取りうるアクションである速度とステアリングの組み合わせのリスト。次の項目から生成される。

Maximum steering angle (1 - 30)
Steering angle granularity (3, 5, 7)
Maximum speed (0.8 - 8)
Speed granularity (1, 2, 3)
Loss type (Mean square error, Huber)
Number of experience episodes between each policy-updating iteration (5 - 100)

Reward function

強化学習の報酬関数。次の入力パラメータを用いて実装する。

{
    "all_wheels_on_track": Boolean,    # flag to indicate if the vehicle is on the track
    "x": float,                        # vehicle's x-coordinate in meters
    "y": float,                        # vehicle's y-coordinate in meters
    "distance_from_center": float,     # distance in meters from the track center 
    "is_left_of_center": Boolean,      # Flag to indicate if the vehicle is on the left side to the track center or not. 
    "heading": float,                  # vehicle's yaw in degrees
    "progress": float,                 # percentage of track completed
    "steps": int,                      # number steps completed
    "speed": float,                    # vehicle's speed in meters per second (m/s)
    "steering_angle": float,          # vehicle's steering angle in degrees
    "track_width": float,              # width of the track
    "waypoints": [[float, float], … ], # list of [x,y] as milestones along the track center
    "closest_waypoints": [int, int]    # indices of the two nearest waypoints.
}

Hyperparameters

学習アルゴリズムとしてサポートされているのはPPO(Proximal Policy Optimization)のみで、次のハイパーパラメータが設定できる。

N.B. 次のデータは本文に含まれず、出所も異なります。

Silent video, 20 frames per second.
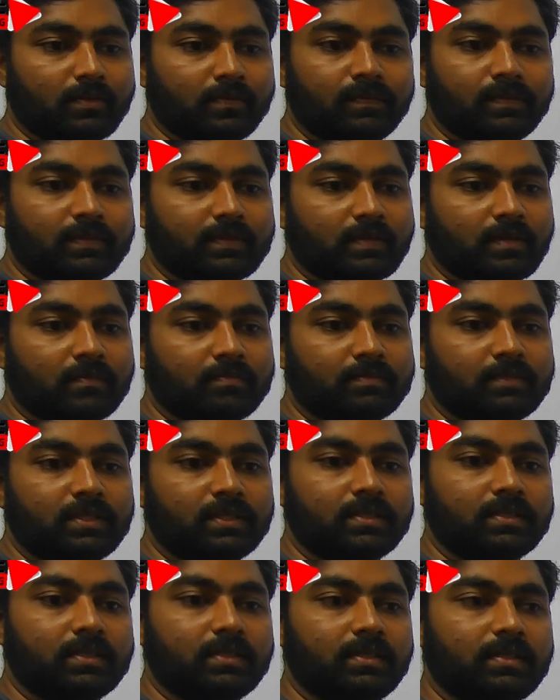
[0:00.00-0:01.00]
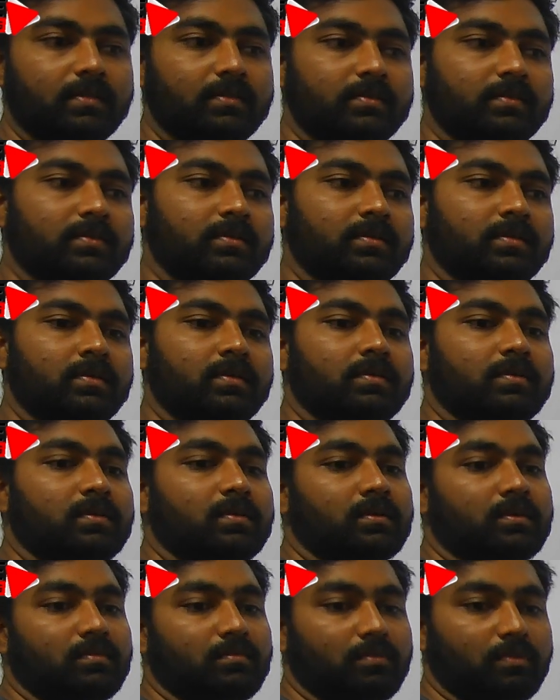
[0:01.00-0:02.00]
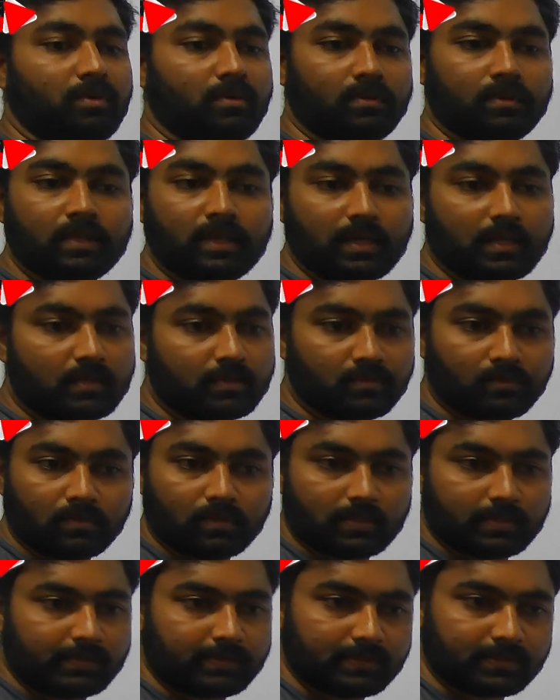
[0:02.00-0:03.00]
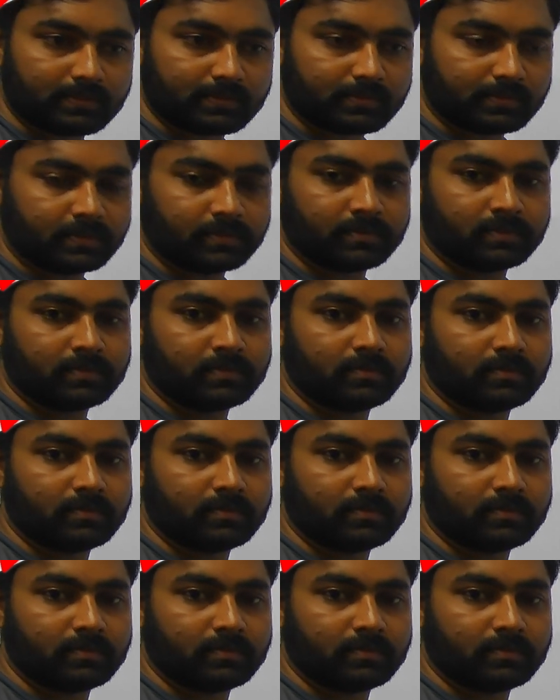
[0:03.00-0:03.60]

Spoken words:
of the subject is more than all yours.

Gradient descent batch size (32, 64, 128, 256, 512)
Number of epochs (3 - 10)
Learning rate (1e-8 - 1e-3)
Entropy (0 - 1)
Discount factor (0 - 1)

Stop conditions (5 - 480 mins)

最大学習時間。学習に$3/hourくらいかかるようなのであまり長く走らせ過ぎると大変。

サンプルモデルの提出

サンプルモデルSample-Follow-center-lineで現在開催されているKumo Torakkuレースに参加してみる。その名の通り中央線に近いほど高い報酬を与える。

def reward_function(params):
    '''
    Example of rewarding the agent to follow center line
    '''
    
    # Read input parameters
    track_width = params['track_width']
    distance_from_center = params['distance_from_center']
    
    # Calculate 3 markers that are at varying distances away from the center line
    marker_1 = 0.1 * track_width
    marker_2 = 0.25 * track_width
    marker_3 = 0.5 * track_width
    
    # Give higher reward if the car is closer to center line and vice versa
    if distance_from_center <= marker_1:
        reward = 1.0
    elif distance_from_center <= marker_2:
        reward = 0.5
    elif distance_from_center <= marker_3:
        reward = 0.1
    else:
        reward = 1e-3  # likely crashed/ close to off track
    
    return float(reward)

Submitしたところ1分ちょっとで完走した。ランキングの上の方は10秒台なのでまだまだだ。

モデルの作成

とりあえず同じReward functionでAction spaceのMaximum speedを最大の8にして学習させてみる。学習中にもTotal rewardと併せてシミュレーション映像が流れるので徐々にうまく走れるようになっていくのが見られる

はずだったんだが、最後までうまく走れずに時間切れ。Submitしたが当然完走できずに終わり。残念だ。